Cruciferous Crunch Health Salad

Patina- Health Slaw

You are (very much) what you eat…

While there’s plenty I don’t know, one thing I do know for sure is that what we put into our bodies has a direct and very real impact on how we feel and on our overall health.  And particularly as we move into midlife, with shifting hormones and slowing metabolisms, being mindful of what we eat can make a big, qualitative difference in how we thrive through these perimenopause/menopause years. 

Sometime around my mid-40’s, despite the fact that I worked out regularly and ate what I considered to be a mostly healthy diet, I started to feel off.  I didn’t realize at the time that much of what I was feeling was perimenopause, and that, coupled with an undiagnosed autoimmune thyroid condition, made for some difficult days.  Perimenopause should have been one of the first things on the radar (irregular periods, hot flashes, insomnia, brain fog, etc.), but it was very difficult to find any real guidance, and until recently, not something we were really talking about openly.  Fortunately, that has started to change, and information is now becoming much easier to find.

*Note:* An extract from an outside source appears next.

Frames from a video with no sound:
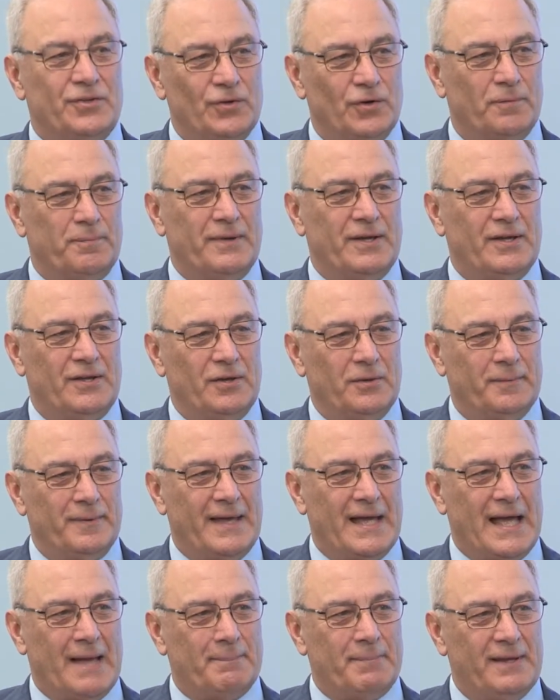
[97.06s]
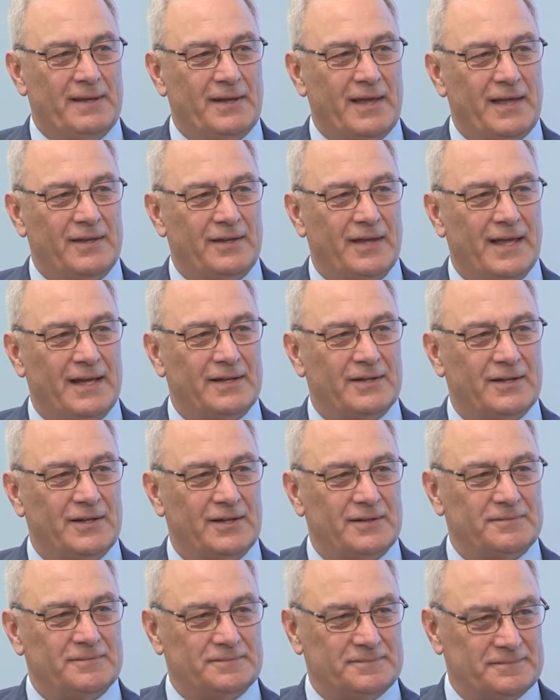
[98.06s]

He'll be happy he had to get it done.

There are also some awesome companies that have come to market recently, such as MenloLabs, State Of (run by the fabulous Stacey London) and Womanness, to name a few, and they all provide resources in addition to products and are great follows on IG. There have also been some great recent articles, like this one from the New York Times that are shining light on the topic .

Unfortunately, this information was not available to me at the time, so It took a while to get a handle on what was happening. At that point I started to really focus (in a targeted way) on what I was eating, and did a lot of research about how different foods can help to address perimenopausal changes and symptoms. One of the things I kept reading was how beneficial cruciferous vegetables can be during this time. These include foods like broccoli, cauliflower, bok choy, cabbage, brussels sprouts, arugula, spinach, radish and kale. In addition to a rich nutrient/anti-oxident profile, these vegetables contain Indole-3-Carbinole, which helps the body metabolize and detoxify excess oestrogen in the body; this is important because many of us experience estrogen dominance during this time, which can lead to a host of issues including an increased risk of breast cancer.

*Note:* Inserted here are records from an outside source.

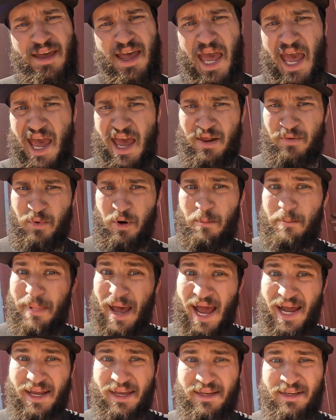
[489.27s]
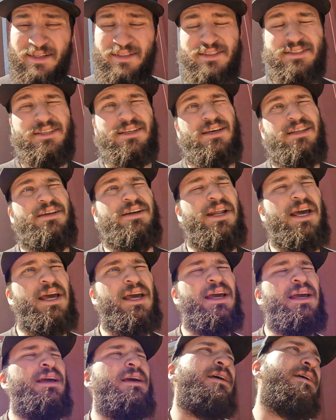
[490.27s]
And we're back. Another
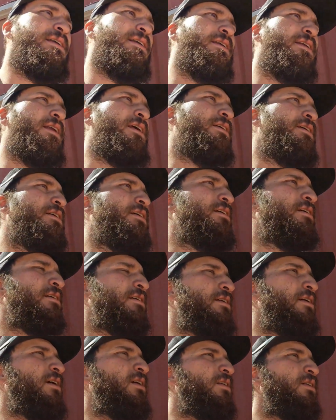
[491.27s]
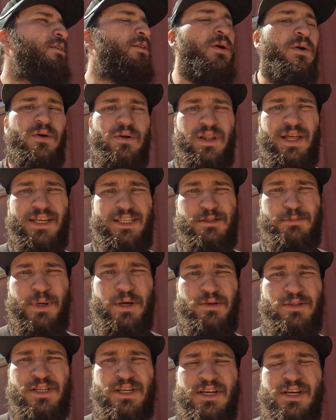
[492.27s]
day, another dollar in the hole, I
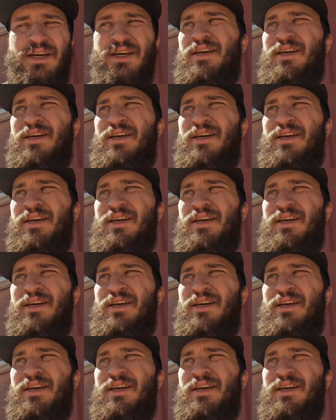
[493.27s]
suppose.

Getting the food and nutrients we need doesn’t have to be complicated, and I am all about shortcuts when it comes to food prep, like buying organic shredded cabbage and cut vegetables.  This health salad is full of cruciferous veggies and takes all of 5 minutes to throw together! Just whisk up a simple vinaigrette and it’s ready to go! Happy #wellnesswednesday!

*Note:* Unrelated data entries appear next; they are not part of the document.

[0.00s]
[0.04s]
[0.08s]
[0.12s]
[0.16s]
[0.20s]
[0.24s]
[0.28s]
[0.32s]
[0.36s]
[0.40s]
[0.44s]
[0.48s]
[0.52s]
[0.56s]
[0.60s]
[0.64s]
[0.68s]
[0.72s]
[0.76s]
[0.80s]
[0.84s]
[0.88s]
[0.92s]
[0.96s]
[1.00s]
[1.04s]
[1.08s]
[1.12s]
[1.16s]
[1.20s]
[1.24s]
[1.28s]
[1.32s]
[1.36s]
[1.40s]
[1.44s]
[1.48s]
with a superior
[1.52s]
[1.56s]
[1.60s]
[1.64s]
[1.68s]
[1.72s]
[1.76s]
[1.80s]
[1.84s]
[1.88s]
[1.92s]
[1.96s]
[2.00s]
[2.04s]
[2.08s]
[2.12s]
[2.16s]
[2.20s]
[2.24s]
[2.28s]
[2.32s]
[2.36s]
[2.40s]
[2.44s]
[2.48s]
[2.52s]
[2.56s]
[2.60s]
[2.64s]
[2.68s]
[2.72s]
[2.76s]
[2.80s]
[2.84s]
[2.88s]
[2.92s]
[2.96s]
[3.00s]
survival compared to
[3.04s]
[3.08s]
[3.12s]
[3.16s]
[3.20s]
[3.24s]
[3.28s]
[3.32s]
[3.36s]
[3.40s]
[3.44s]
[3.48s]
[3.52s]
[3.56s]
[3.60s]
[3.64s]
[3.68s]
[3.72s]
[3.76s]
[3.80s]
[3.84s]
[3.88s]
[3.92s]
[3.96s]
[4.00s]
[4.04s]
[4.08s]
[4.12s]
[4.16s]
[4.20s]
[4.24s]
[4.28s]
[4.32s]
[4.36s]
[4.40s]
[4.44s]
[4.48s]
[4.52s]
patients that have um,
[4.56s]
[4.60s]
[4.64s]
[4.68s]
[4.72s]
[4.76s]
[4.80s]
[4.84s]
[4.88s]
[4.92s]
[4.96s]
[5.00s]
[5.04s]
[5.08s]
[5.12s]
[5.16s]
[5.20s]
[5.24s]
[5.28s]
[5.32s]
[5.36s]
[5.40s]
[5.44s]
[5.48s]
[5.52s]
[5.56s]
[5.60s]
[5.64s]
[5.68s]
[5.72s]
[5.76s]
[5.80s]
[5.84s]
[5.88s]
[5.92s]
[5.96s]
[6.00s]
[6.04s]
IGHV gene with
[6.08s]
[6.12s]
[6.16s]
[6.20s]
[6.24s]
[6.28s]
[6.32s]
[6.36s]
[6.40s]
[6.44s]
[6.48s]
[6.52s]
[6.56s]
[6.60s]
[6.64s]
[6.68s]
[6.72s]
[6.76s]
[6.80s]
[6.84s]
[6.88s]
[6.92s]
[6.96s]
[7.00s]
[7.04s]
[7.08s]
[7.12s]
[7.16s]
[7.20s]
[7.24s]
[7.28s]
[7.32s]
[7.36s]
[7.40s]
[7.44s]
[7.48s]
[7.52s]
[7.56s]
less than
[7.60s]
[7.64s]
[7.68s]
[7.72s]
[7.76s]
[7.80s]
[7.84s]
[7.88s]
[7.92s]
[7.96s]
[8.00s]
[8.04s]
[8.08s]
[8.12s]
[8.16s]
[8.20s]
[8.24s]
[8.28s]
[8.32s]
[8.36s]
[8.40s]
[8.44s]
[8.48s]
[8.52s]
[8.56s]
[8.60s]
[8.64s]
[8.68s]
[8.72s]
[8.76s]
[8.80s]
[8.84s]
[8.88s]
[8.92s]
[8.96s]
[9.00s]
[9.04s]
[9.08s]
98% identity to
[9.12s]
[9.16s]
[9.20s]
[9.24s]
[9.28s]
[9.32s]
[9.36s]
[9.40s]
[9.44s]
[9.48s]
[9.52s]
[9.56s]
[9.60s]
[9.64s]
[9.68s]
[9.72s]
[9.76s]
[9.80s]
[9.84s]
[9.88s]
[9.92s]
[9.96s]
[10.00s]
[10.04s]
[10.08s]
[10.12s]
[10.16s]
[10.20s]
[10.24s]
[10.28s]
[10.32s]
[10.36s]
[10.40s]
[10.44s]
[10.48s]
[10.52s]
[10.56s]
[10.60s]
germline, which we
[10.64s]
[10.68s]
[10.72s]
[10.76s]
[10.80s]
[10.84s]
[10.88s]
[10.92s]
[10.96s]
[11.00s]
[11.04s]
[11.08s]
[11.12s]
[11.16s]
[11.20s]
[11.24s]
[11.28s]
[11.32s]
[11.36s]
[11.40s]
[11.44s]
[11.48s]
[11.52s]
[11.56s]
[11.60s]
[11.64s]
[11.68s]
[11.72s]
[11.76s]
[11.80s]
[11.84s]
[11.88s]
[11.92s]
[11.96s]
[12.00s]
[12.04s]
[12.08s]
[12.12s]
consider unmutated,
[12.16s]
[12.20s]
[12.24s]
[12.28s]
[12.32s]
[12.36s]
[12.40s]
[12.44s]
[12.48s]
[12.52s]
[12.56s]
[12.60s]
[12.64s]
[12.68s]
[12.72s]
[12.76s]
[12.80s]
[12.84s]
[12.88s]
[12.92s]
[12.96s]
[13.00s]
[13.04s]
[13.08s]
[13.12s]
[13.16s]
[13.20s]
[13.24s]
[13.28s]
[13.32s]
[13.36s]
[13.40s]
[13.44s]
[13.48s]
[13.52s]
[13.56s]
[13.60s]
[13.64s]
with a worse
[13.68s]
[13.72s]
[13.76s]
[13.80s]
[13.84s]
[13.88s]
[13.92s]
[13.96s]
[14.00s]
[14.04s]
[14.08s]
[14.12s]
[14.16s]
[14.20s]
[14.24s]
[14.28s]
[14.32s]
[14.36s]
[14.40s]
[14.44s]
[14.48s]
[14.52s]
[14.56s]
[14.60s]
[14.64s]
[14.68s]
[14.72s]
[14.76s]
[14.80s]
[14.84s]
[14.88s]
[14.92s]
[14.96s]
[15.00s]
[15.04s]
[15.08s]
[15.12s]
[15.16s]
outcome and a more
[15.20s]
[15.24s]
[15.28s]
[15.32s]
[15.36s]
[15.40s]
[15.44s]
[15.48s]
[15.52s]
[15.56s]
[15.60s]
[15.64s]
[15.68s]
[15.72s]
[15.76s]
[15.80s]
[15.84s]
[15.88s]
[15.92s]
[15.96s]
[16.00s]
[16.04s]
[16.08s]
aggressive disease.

CRUCIFEROUS CRUNCH HEALTH SALAD

  • 1 Bag Shredded Green & Red Cabbage w/ Carrots (I buy the organic from TJ’s or Whole Foods)

  • 1 Bag Cut Cauliflower

  • Chopped Snap Peas

Optional Add In’s: Be creative! You can use chopped broccoli, cut radishes, or toss in some chopped nuts- this is often a “clean out the fridge” salad for me!

DRESSING

  • 1/4 Cup Raw Apple Cider Vinegar (I like Braggs)

  • 1/3 Cup EVOO

  • 1 Tbs Dijon Mustard

  • Salt and Pepper to taste

    OPTIONAL

  • 1 clove minced garlic (I use a micro-plane to make it easy!)

  • squirt of raw honey if you like a little sweetness

DIRECTIONS:

Whisk (or shake in mason jar, my preferred method) all dressing ingredients. Pour over salad- I like to let it sit for 20 minutes to let it all marry. Enjoy!